Vernon sees the HLS 200 project as a means of pushing students, and the school, to ensure students make career choices based on interests rather than financial considerations.
“I would love to see the school reimagine and re-envision themselves to make sure that the school speaks to every student’s passion, not just to their wallet,” Vernon said.
While Law School students and career advisers share a desire to minimize the impact of external forces on graduates’ career decisions, the HLS 200 project has illuminated a disagreement between many of its student supporters and administrators over the role of the Law School in career advising.
Davis thinks employment trends favoring private law indicate that the school is facing a “crisis of responsibility” and failing to fulfill its mission. In his view, the school should proactively steer students toward public service careers and away from the private sector.

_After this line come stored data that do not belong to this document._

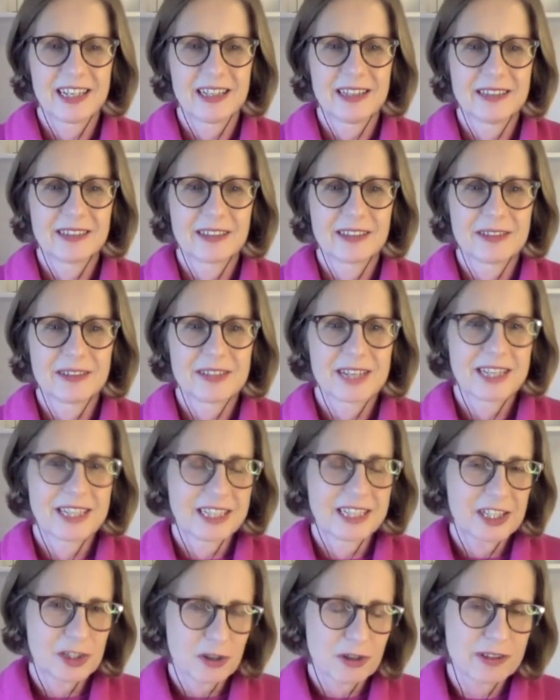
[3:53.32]
So
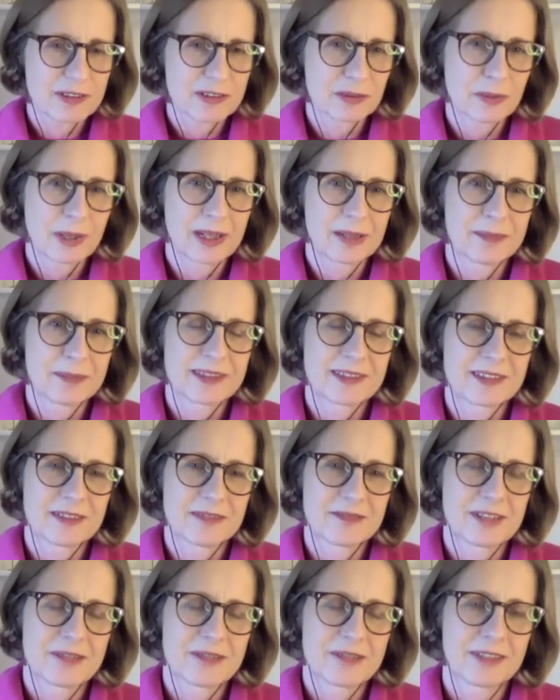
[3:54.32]
taking dogs as well must have
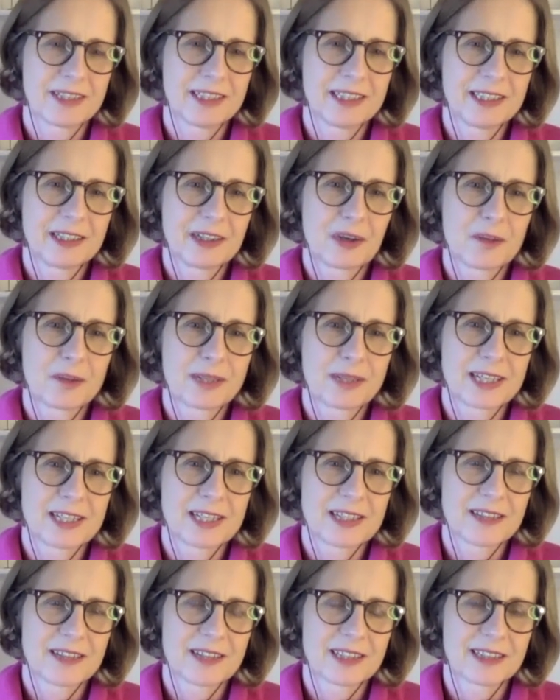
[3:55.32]
definitely
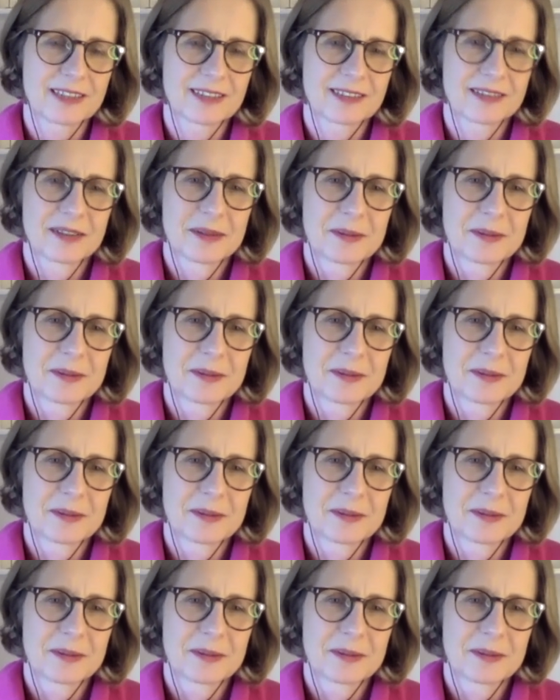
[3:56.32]
complicated things.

“HLS 200 is a cultural project. It’s trying to make a cultural change,” he said. “I don’t think Harvard Law should be satisfied until the majority of our students are working for organizations after Harvard Law School that primarily serve to advance the legal needs of the vast majority of Americans.”

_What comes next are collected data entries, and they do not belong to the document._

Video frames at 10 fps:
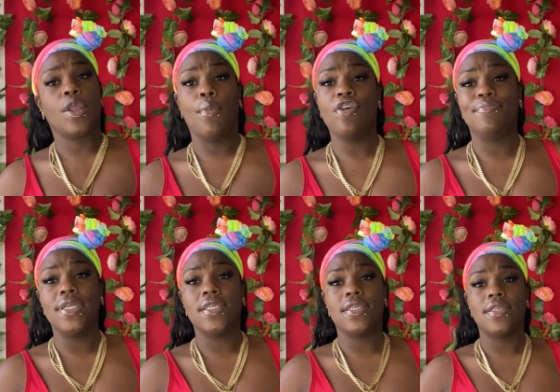most
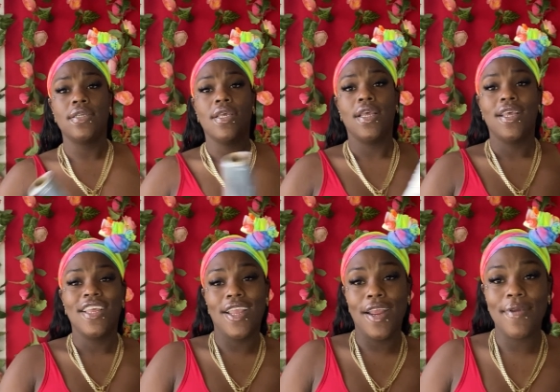bitches.
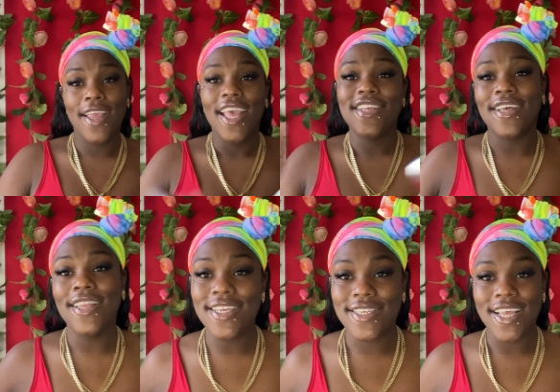You hear me? So
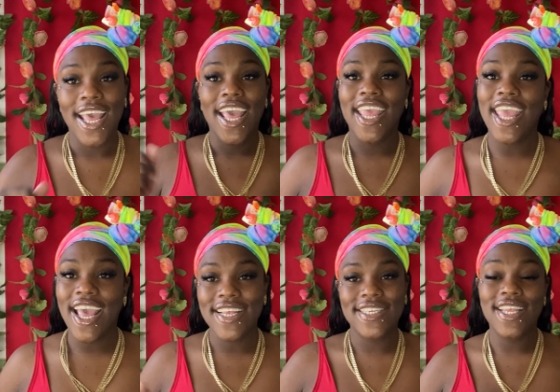listen,
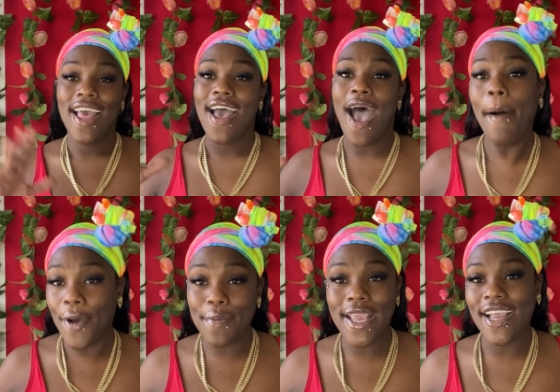yes, I'm
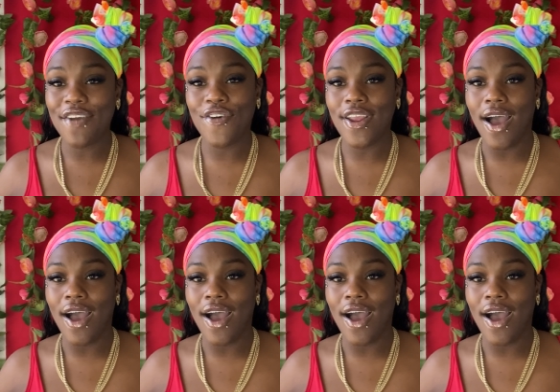going to be cooking for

But faculty and administrators argue that many students are simply interested in areas of law better suited to corporate firms. The job of the school, they say, is to help students evaluate employment options and prepare them for successful careers across sectors.
“Our goal is not to steer people into the public sector or the private sector, but to help them figure out what they want to do,” Weber, the career services adviser, said. “We don’t make assumptions, and we respect and support the choices of all of our students. Period.”
Administrators emphasized that people’s tendency to characterize the public and private sectors as polar opposites can be misleading, and there may not be a divide at all.
“That’s a false dichotomy, and fails to take cognizance of critical collaborations between private and public sector lawyers on litigation, advocacy, and reform agendas,” London wrote.
Career advisers across the Law School said graduates often transition between sectors, and those in private firms often do pro-bono work or projects that serve the public interest.
Law professor I. Glenn Cohen was an early contributor to the HLS 200 project, but he envisions the objective of the initiative differently than Davis.
“For me it is not corporate versus public interest at all, instead it is about vocation,” Cohen wrote in an email. “The goal is to make our students, secular or religious, feel as though they have found a calling that gives meaning to their life. That is highly desirable whether they go to public or private service.”
In the spring, Davis and Szyman will launch the second portion of the HLS 200 project, which will include an activism campaign around the feedback they collect.